Une jeune Colombienne veut quitter son pays. Elle ne trouve qu’un seul moyen : accepter d’être une mule pour le compte d’un trafiquant. Rudesse du destin, pas d’angélisme ni de sainte Marie ; d’autant que l’hostie n’est pas forcément celle qu’on croit…

L’affiche de ce film, grand prix au dernier festival de Deauville, est génialement trompeuse et reflète parfaitement l’effet désiré sur le spectateur : d’une histoire apparemment étrangère et anodine, Joshua Marston a réalisé une fiction douloureuse. Et s’il y a quelque chose qui est plein de grâce ici, ce n’est pas le film à la lisière du documentaire, mais l’actrice Catalina Sandino Moreno qui retranscrit avec une retenue exemplaire les multiples bouleversements d’un personnage à la fois déterminé et paumé qui n’a pas envie de passer sa vie à trimer pour un job minable.

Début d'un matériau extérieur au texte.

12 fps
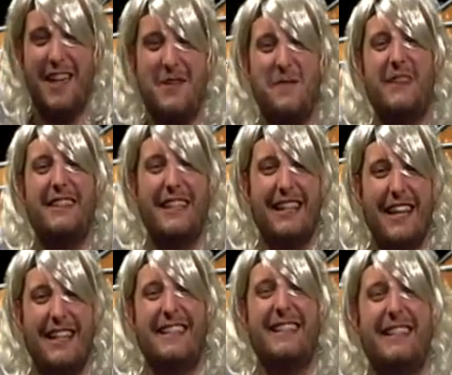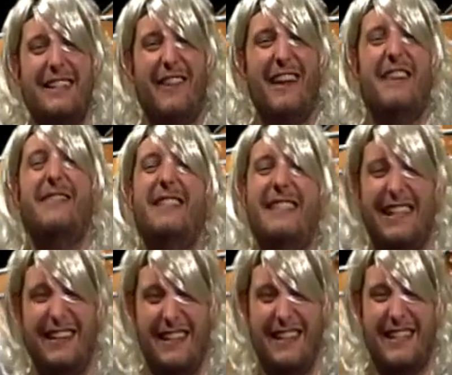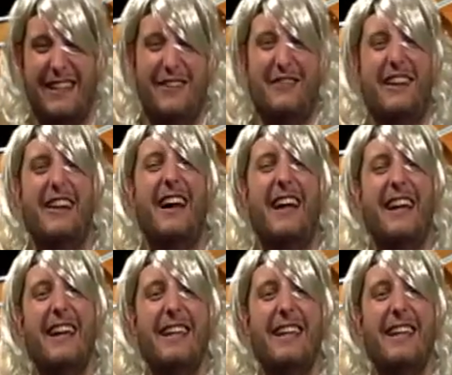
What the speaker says: you put the saran wrap, seriously, oh my God.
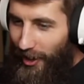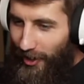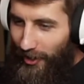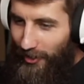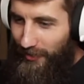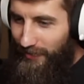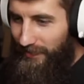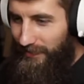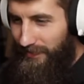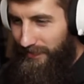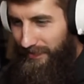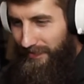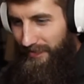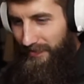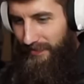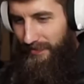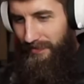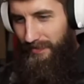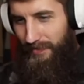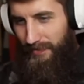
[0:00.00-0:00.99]
You
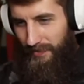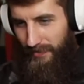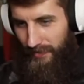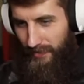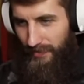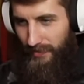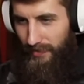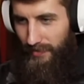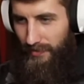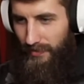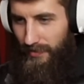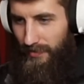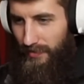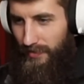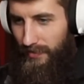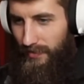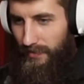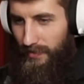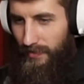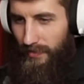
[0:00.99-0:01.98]
basically build
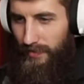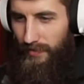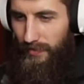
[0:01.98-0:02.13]
city.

C’est un choix égoïste parfaitement compréhensible mais aux conséquences risquées. Elle le fait au détriment de sa vie sentimentale et familiale mais en pensant à son avenir à elle, dans l’optique de devenir quelqu’un. Ses moyens pour accéder à ce changement social sont extrêmes et empêchent de garantir un destin droitement tracé. Sorte de pendant féminin du In this world de Michael Winterbottom, ce récit initiatique dépeint une réalité effrayante et construit en sourdine une histoire poignante, discrète, avec des personnages fouillés aux blessures encore ouvertes… En explorant un univers inédit au cinéma, en enregistrant sur bobine une lutte pour la survie, Joshua Marston donne à voir sans la moindre ombre ostentatoire un parcours chaotique dont la construction tout en suspens et en halètements répétés s’apparente à celle d’un thriller. La conclusion n’est peut-être pas à la hauteur du reste mais ce contrepoint artificiel ne gâche en rien la puissance d’un drame qui éprouve sans appuyer le trait. Sobriété, efficacité.